Satellite constellations harvest energy for near-total global coverage
Think of it as a celestial parlor game: What is the minimum number of satellites needed to see every point on Earth? And how might those satellites stay in orbit and maintain 24/7 coverage while contending with Earth's gravity field, its lumpy mass, the pull of the sun and moon, and pressure from solar radiation?
In the mid-1980s, researcher John Draim proposed what is generally considered to be the ideal solution: a four-satellite constellation. However, the amount of propellant needed to keep the satellites in place, and the ensuing cost, made the configuration unfeasible.
Now, a National Science Foundation-sponsored team led by engineer Patrick Reed at Cornell University and scientists at The Aerospace Corporation has discovered the right combination of factors to make a four-satellite constellation possible. The finding could drive advances in telecommunication, navigation and remote sensing.
In an ingenious twist, the researchers accomplished this by making the forces that ordinarily degrade satellites instead work in their favor.
"One of the interesting questions we had was: Can we actually transform those forces?" Reed said. "Instead of degrading the system, can we actually flip it such that the constellation is harvesting energy from those forces and using them to actively control itself?"
The paper, "Low-Cost Satellite Constellations for Nearly Continuous Global Coverage," was published in Nature Communications.
The AI-based evolutionary computing search tools the team has developed are ideally suited for navigating the numerous complications of satellite placement and management, the scientists said.
To sift through the hundreds of thousands of possible orbits and perturbations, the team used the NSF-funded Blue Waters supercomputer at the University of Illinois at Urbana-Champaign. Blue Waters is one of the most powerful supercomputers in the world, and is part of NSF's strategy for advanced computing infrastructure to facilitate transformative research in computational and data-intensive science and engineering.

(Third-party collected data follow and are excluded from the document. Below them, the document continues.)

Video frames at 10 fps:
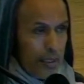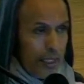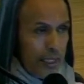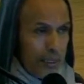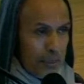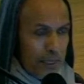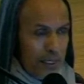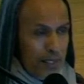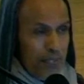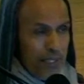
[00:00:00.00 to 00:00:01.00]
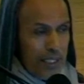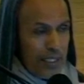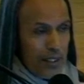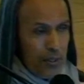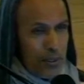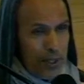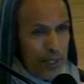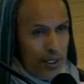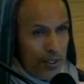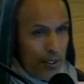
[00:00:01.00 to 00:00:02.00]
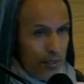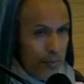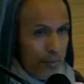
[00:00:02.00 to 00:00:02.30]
and specifically towards ISKCON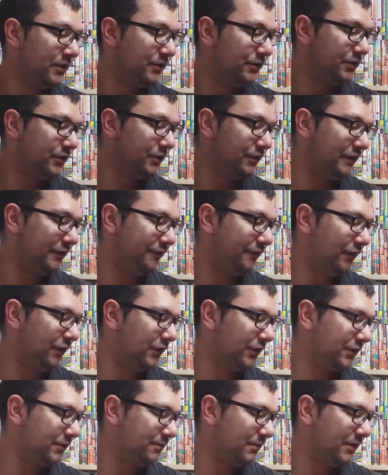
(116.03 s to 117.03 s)
So the
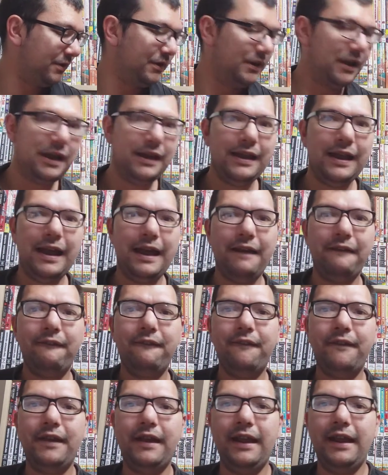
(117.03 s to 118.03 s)
first one I have
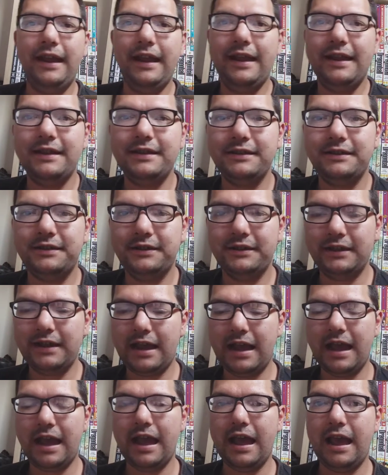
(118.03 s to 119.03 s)
is
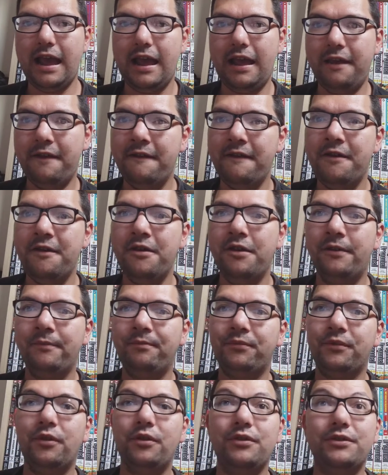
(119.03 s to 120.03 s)
uh,
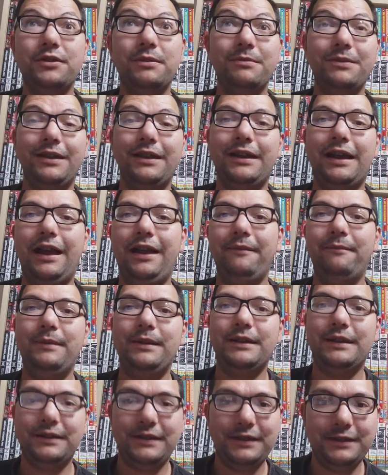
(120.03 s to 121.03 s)
something I've
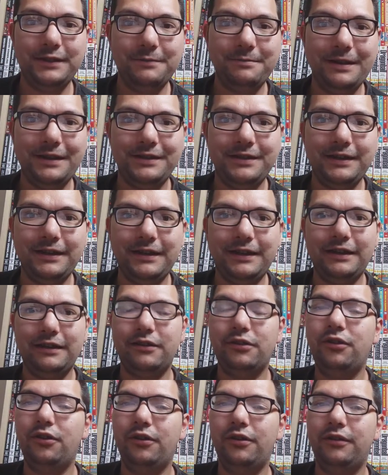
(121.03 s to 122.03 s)
been anticipating and I
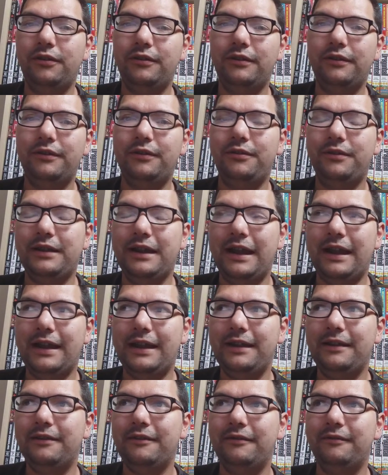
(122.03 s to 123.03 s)
thought
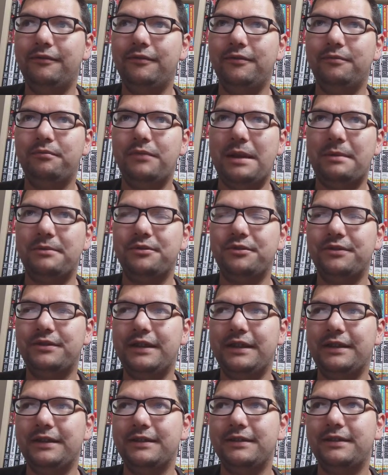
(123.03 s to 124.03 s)
okay. Mm, Amazon
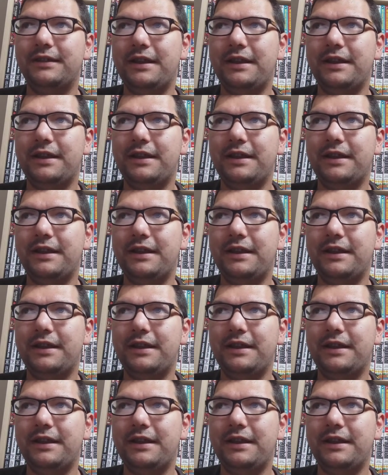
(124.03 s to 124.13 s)
saying it's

"This research project is important for geoscientists, information technologists, and researchers in many other areas of science and engineering," says Edward Walker, a program director in NSF's Directorate for Computer and Information Science and Engineering. "The discovery has important implications for global commerce and national defense vital to our country. NSF funds high-performance computing instruments such as Blue Waters, which includes software and human experts to assist scientists in using the instrument, to enable discoveries that would not be possible otherwise."